The Apache Parquet project is composed of 3 main modules those meaning is not always obvious at first glance:
- parquet-format - this project defines the storage format. We can find there the mapping for Parquet data types, schema properties or statistics. This module also contains all Thrift definitions required to create readers and writes for Parquet files.
- parquet-mr - this module stores Java implementations for Parquet format. The name can seem misleading because it makes think about Map/Reduce integration. And this supposition is correct since the first releases of Parquet (e.g.Git history for the branch 1.1.0) shows the implementations almost exclusively reserved to Hadoop Map/Reduce world (Pig, Hive). Later, some not-Hadoop related data models were added, such as Arrow or Protobuf.
To resume, to simply define this model, we could tell that it has 2 purposes. The first one concerns everything required to convert files from other serialization formats (such as Avro, Protobuf) to Parquet format. The second feature is the integration with 3rd part engines, such as Hive or Pig.
- parquet-compatibility - generally this module defines some tests about Parquet. It contains integration tests used to check compatibility between Java and C implementation, backward compatibility tests and performance tests.
Storage in Apache Parquet
Before introducing some storage details, let's clarify that Parquet files are immutable. So in order to change already created file, we need then open it, save in other place and remove at the end. This limitation is caused by the storage internals that contributes to Parquet efficiency.
The files written by Parquet are stored in a special format composed of the layers defined in the image below:
As you can see, a Parquet file is composed of row groups. Each row group stores subset of data in pages that grouped together compose a column chunk.
Parquet file contains also some metadata:
- the file metadata defines the schema and app specific metadata
- the columns chunks metadata contains the information about number of defined values, their size, the statistics (number of null values, min/max values)

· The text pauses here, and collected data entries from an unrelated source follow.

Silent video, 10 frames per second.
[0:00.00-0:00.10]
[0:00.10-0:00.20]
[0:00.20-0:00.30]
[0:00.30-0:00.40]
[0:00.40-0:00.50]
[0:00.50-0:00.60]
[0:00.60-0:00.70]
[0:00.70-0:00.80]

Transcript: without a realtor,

The metadata is very helpful to optimize storage (efficient compression) and querying (e.g. filtering that can be optimized with min/max values).

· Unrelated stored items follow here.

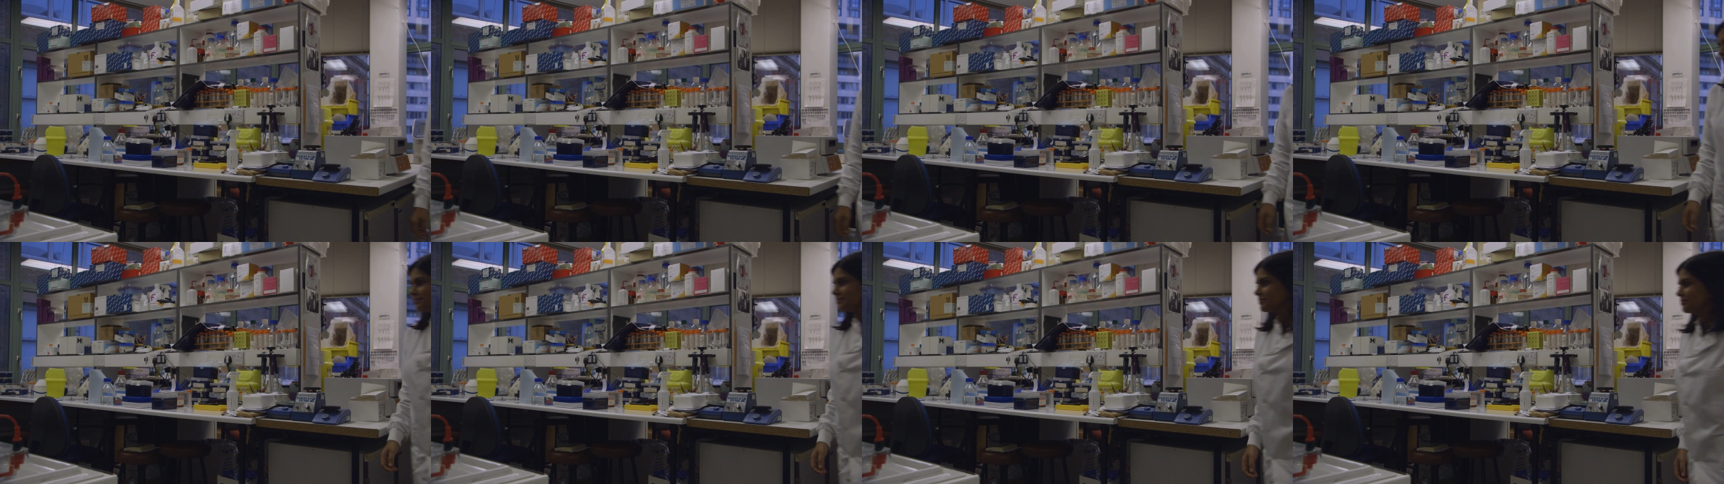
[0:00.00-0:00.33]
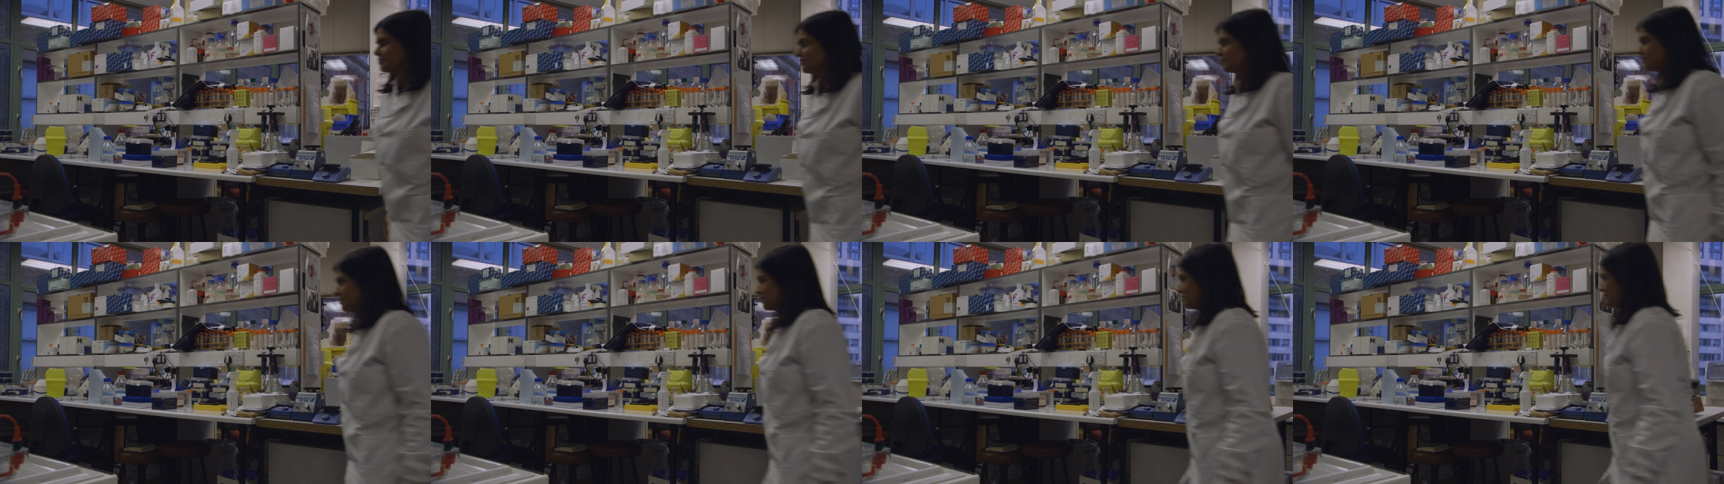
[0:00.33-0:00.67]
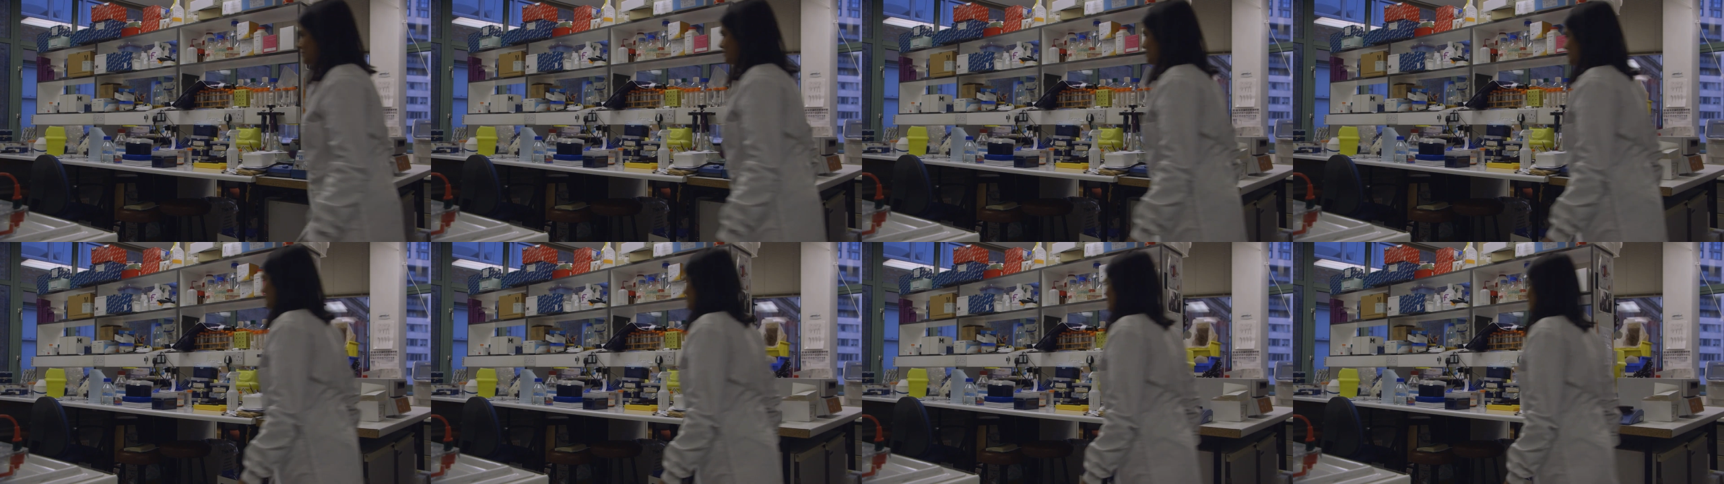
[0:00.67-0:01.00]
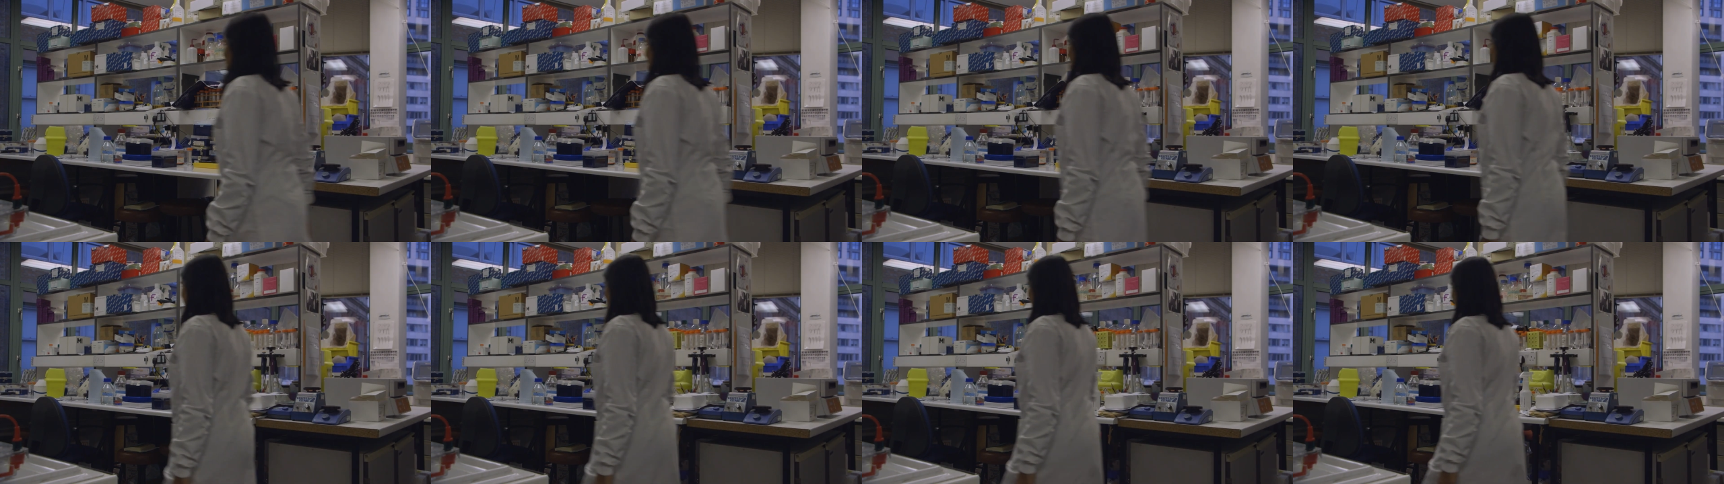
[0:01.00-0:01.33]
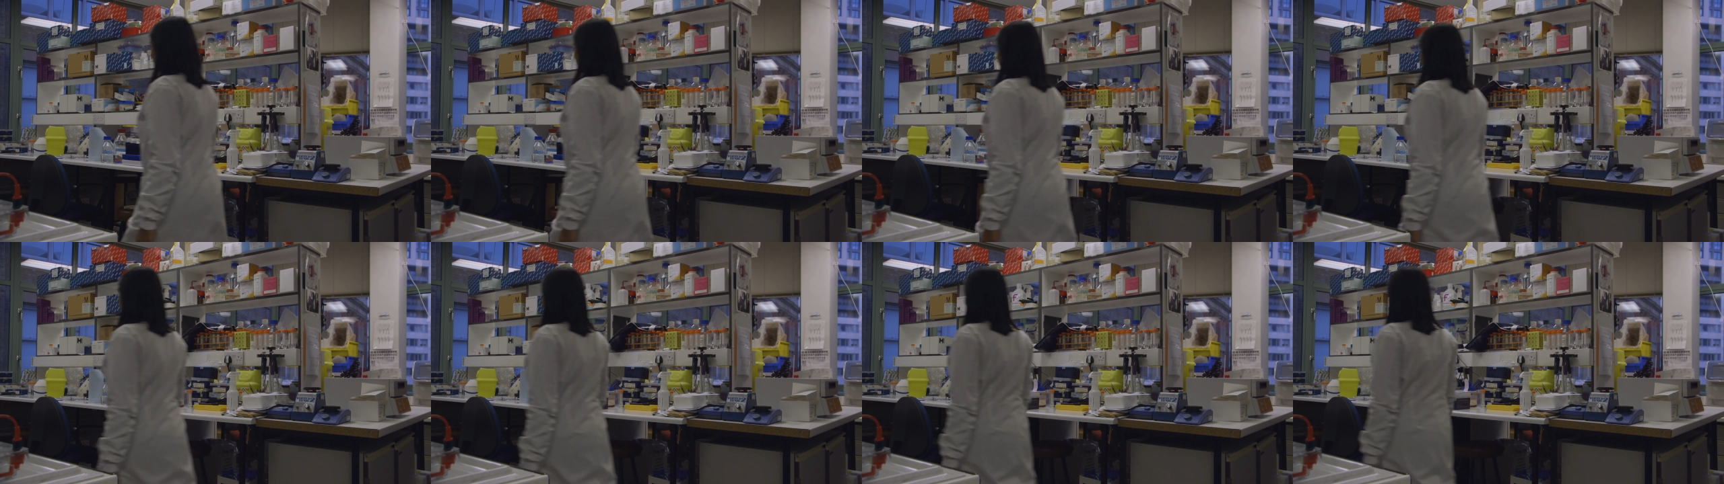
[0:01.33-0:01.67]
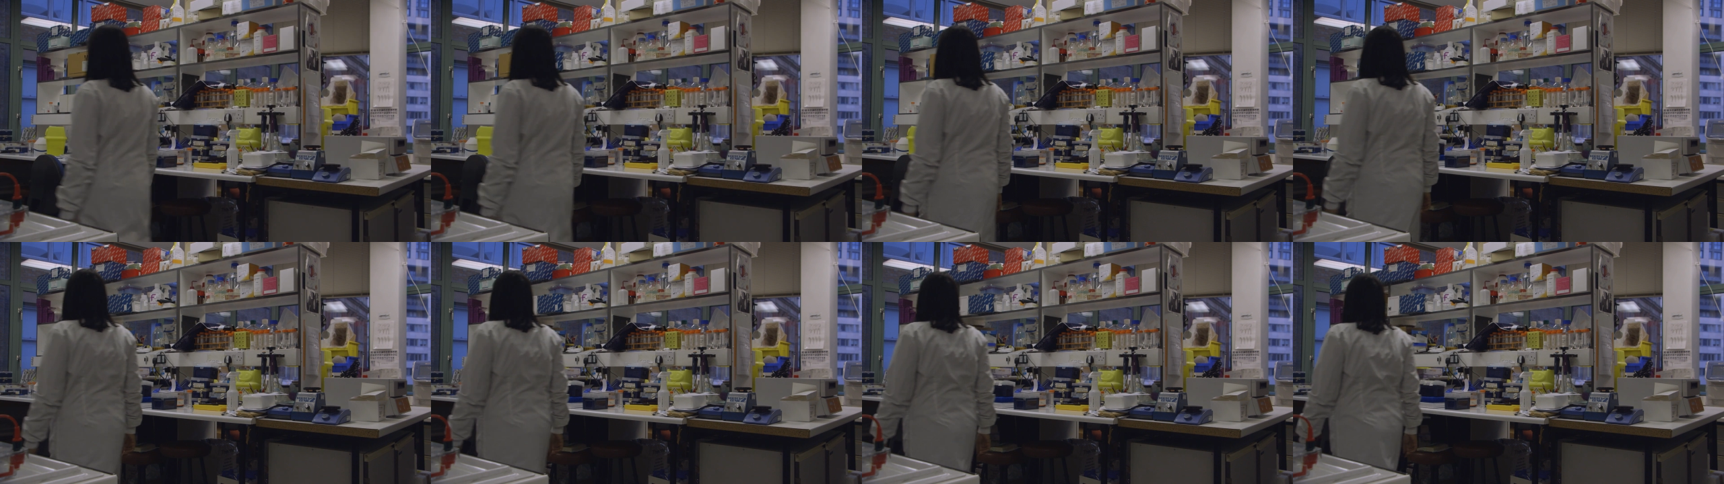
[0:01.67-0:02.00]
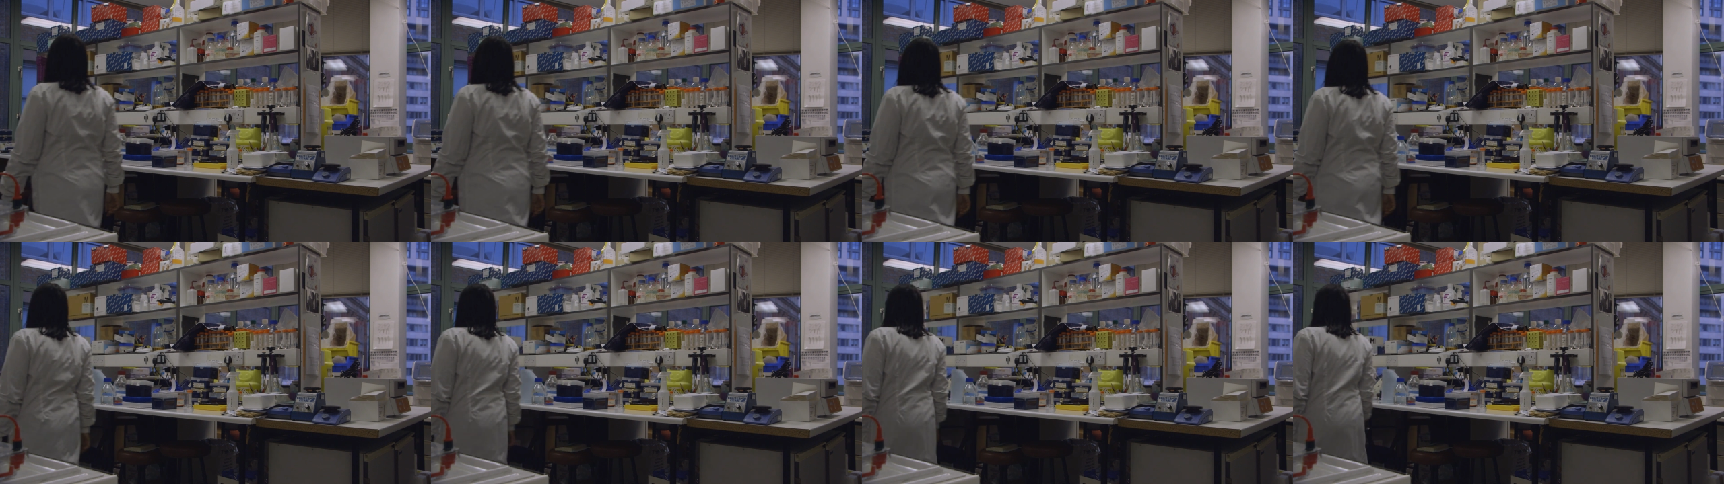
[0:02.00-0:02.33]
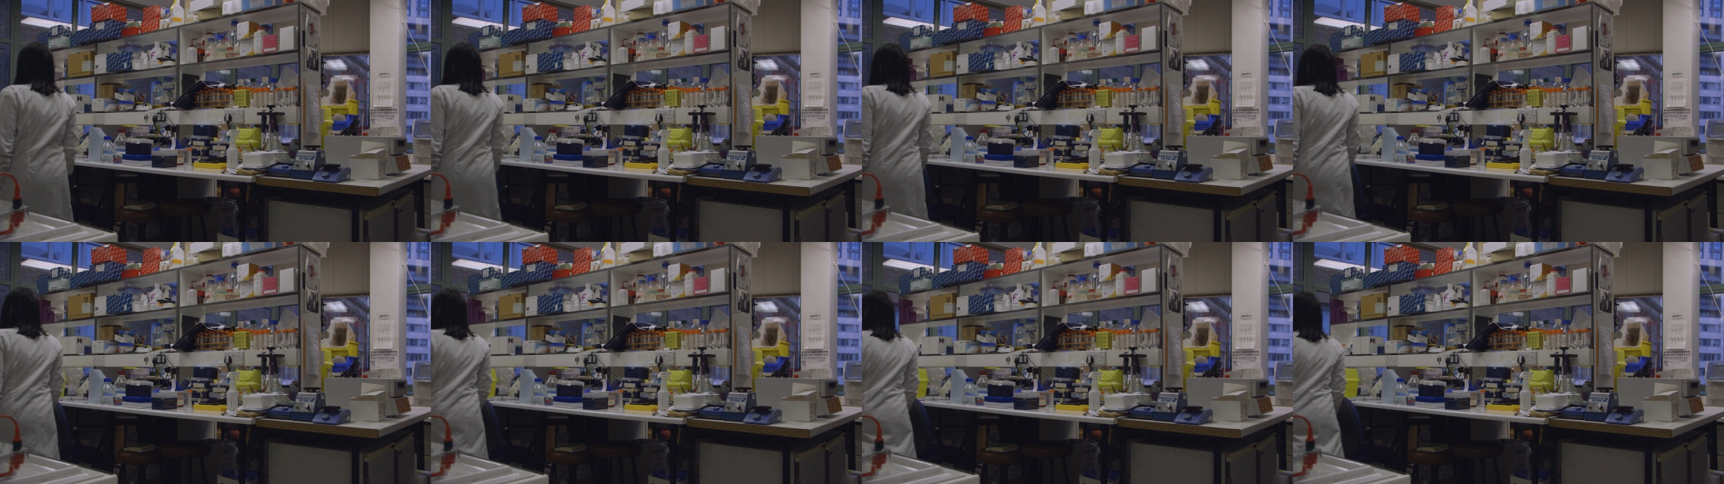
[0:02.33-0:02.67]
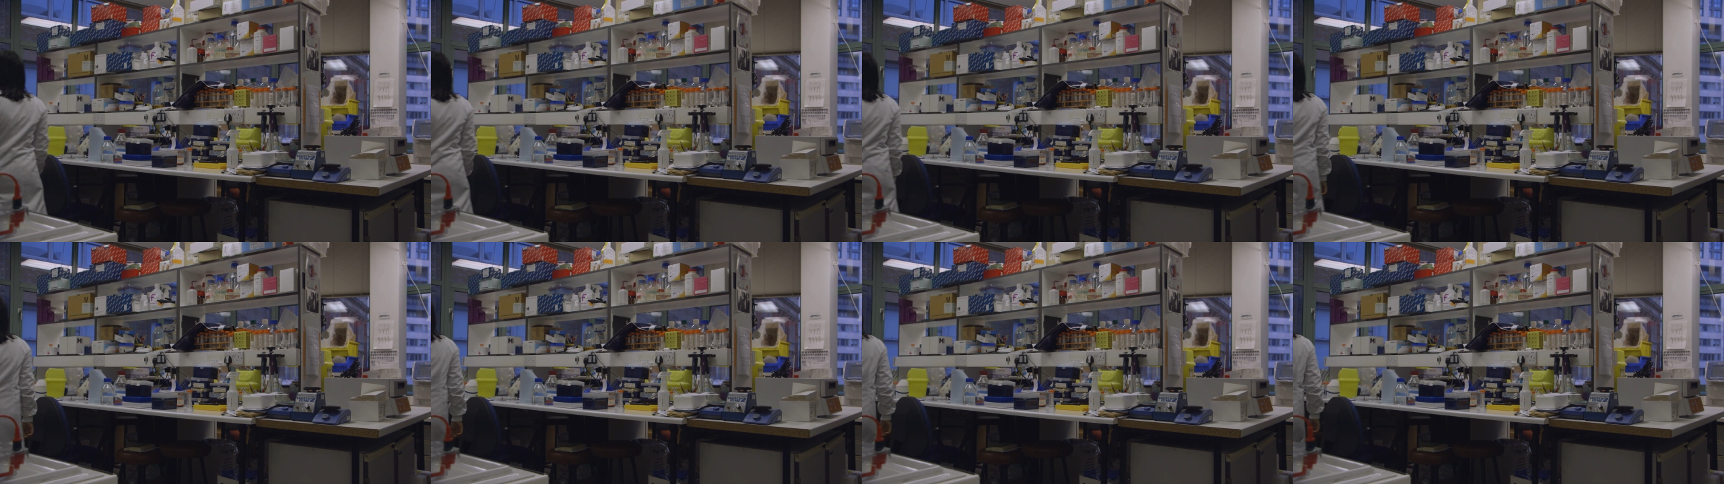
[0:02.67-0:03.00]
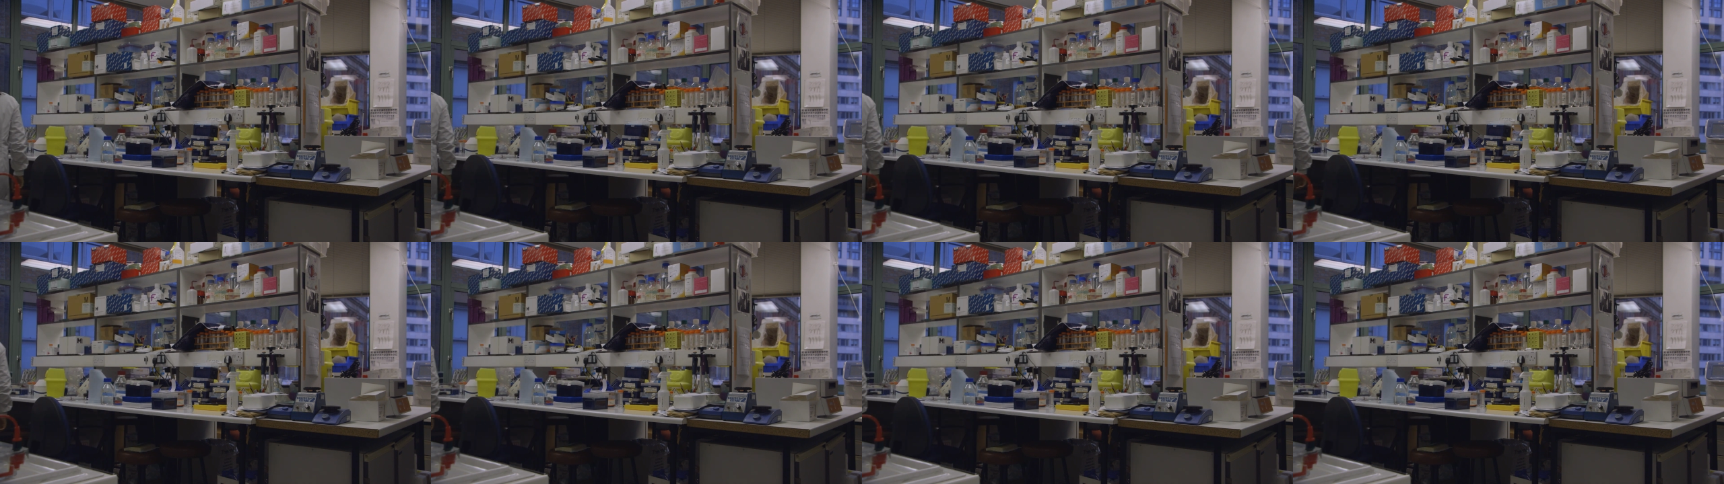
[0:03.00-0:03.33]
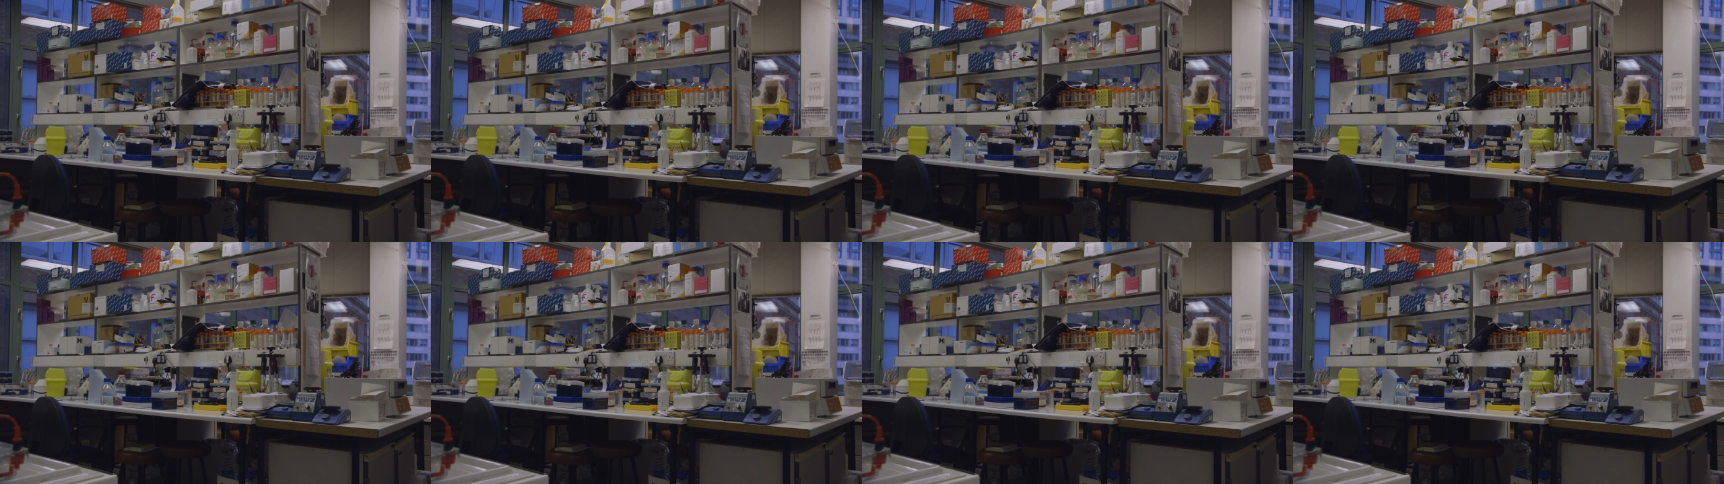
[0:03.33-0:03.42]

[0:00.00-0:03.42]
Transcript: (no speaker visible)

Apache Parquet is a storage format well suited for queries not involving all columns. As shown in the first benchmarks at Twitter, the scanning time was up to 5 times smaller than in the case of Thrift storage. This efficiency is achieved not only thanks to column-oriented storage but also thanks to other optimization techniques are statistics or column-level compression discussed briefly in the 2nd part of this post. But all of that will be explained better in further posts.